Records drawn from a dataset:
= Beginning of Section =
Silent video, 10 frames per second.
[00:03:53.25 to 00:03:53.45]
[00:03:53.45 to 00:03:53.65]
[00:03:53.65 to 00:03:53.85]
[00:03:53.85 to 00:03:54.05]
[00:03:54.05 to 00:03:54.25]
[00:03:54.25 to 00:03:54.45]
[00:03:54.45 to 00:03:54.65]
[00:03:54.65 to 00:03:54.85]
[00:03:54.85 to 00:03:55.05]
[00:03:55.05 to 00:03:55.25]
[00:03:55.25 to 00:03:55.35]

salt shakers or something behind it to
= End of Section =
= Beginning of Section =
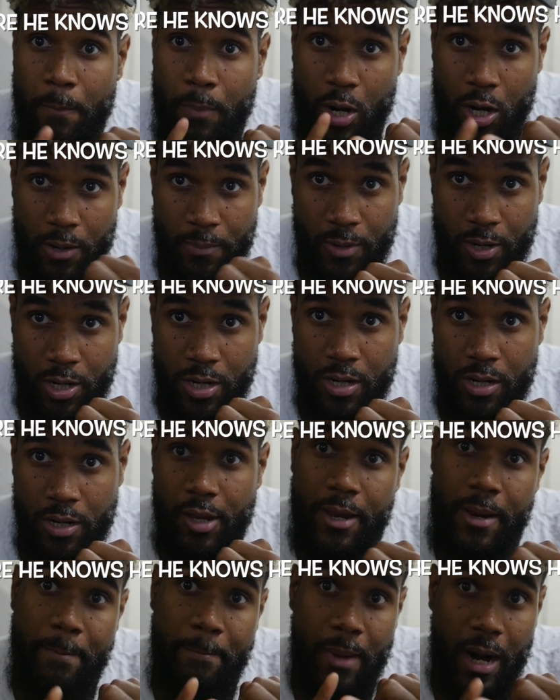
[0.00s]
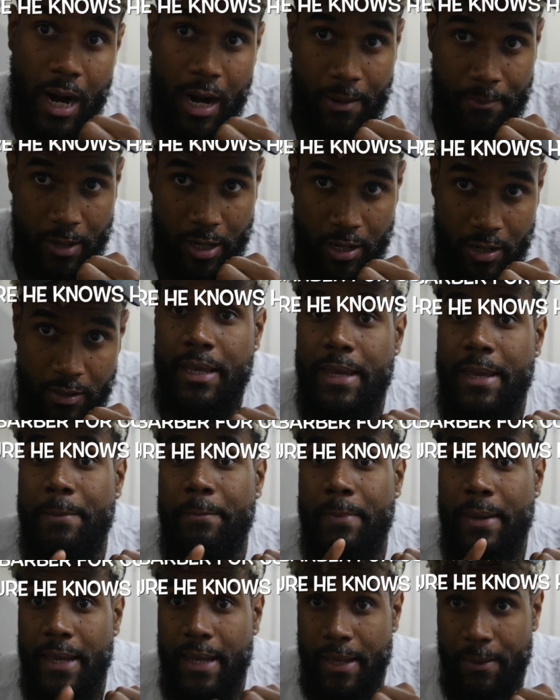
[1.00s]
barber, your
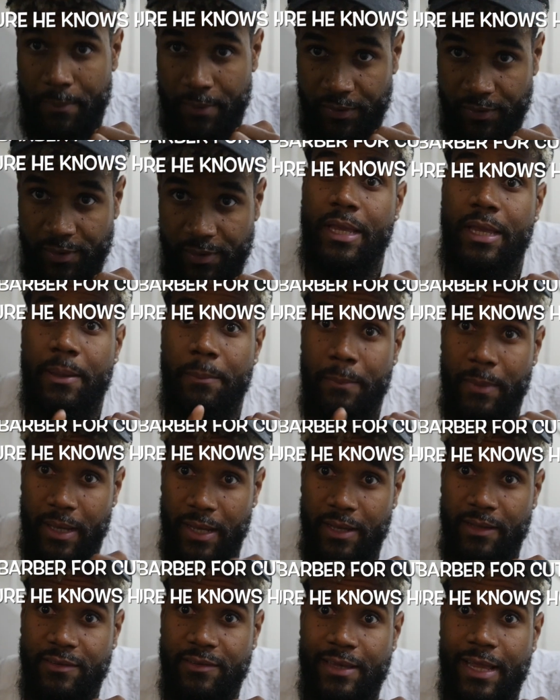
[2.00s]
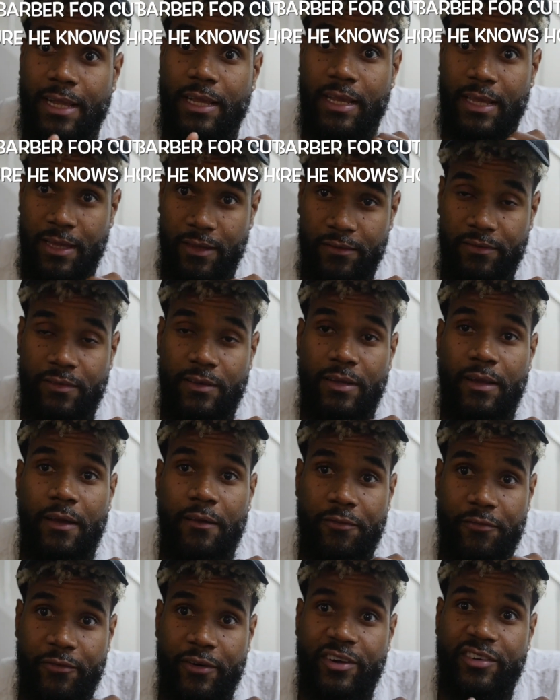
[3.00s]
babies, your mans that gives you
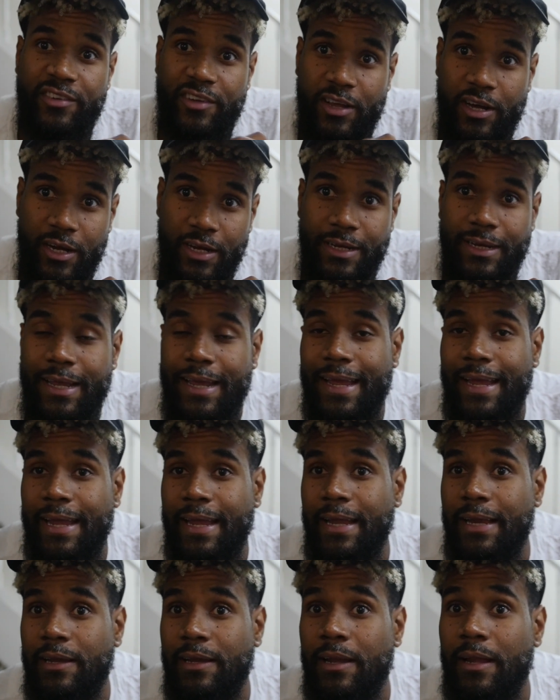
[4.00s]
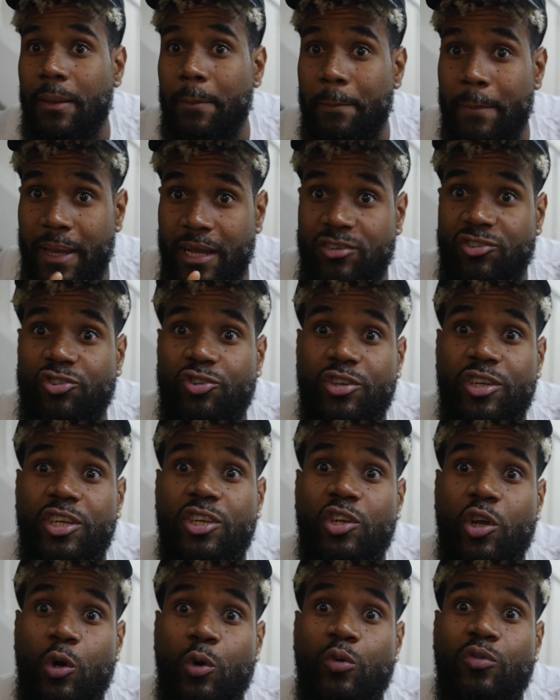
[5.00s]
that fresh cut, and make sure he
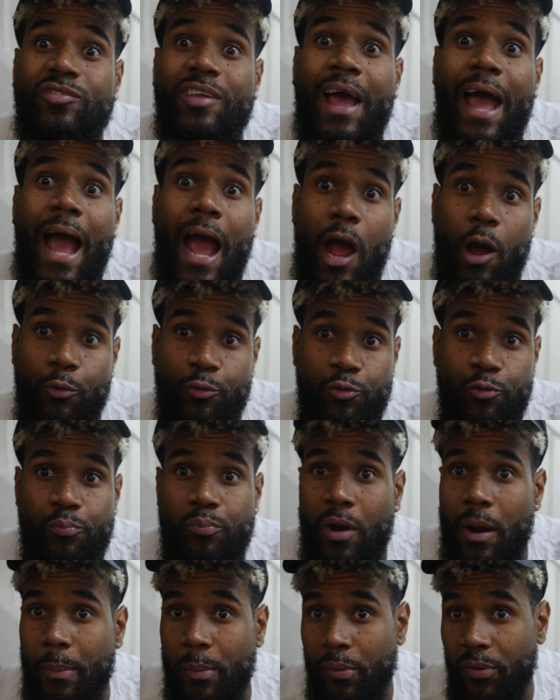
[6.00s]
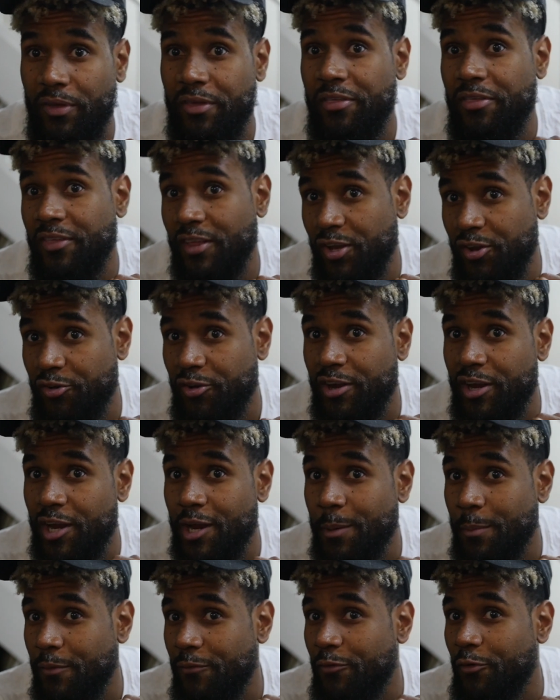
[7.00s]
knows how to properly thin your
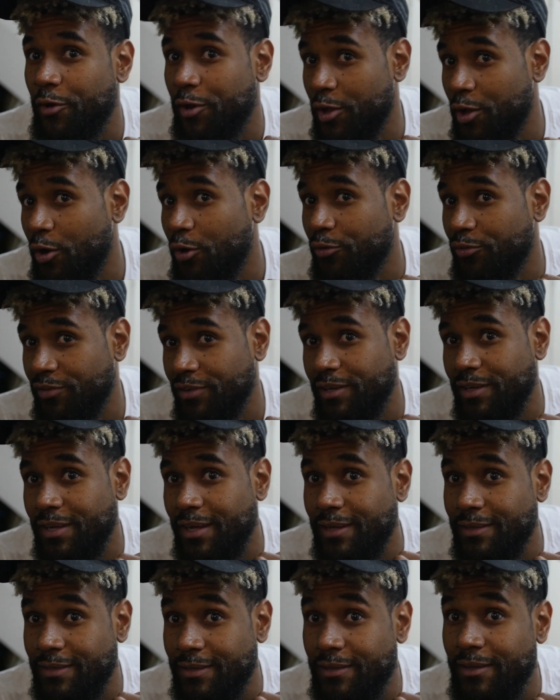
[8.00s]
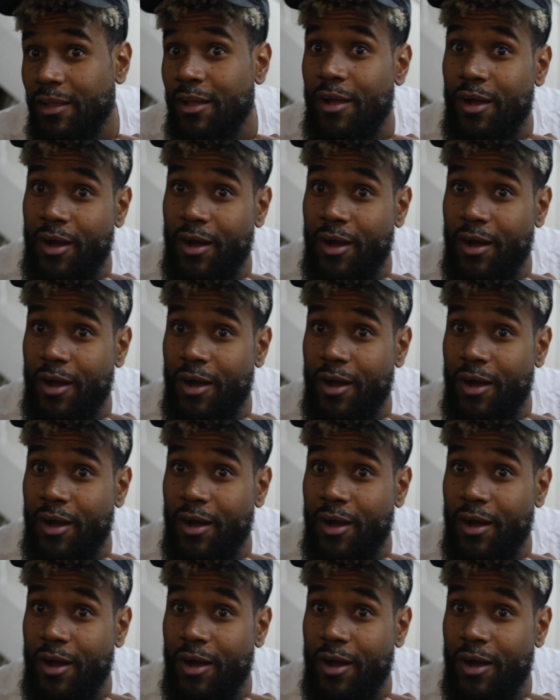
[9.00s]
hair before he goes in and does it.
= End of Section =
» WORK INSTRUCTION
Repeat exactly the lines above from the one with "Silent video, 10 frames per second." up to and including the one with "[00:03:55.05 to 00:03:55.25]". No other line belongs in the reply.

» TASK SOLUTION
Silent video, 10 frames per second.
[00:03:53.25 to 00:03:53.45]
[00:03:53.45 to 00:03:53.65]
[00:03:53.65 to 00:03:53.85]
[00:03:53.85 to 00:03:54.05]
[00:03:54.05 to 00:03:54.25]
[00:03:54.25 to 00:03:54.45]
[00:03:54.45 to 00:03:54.65]
[00:03:54.65 to 00:03:54.85]
[00:03:54.85 to 00:03:55.05]
[00:03:55.05 to 00:03:55.25]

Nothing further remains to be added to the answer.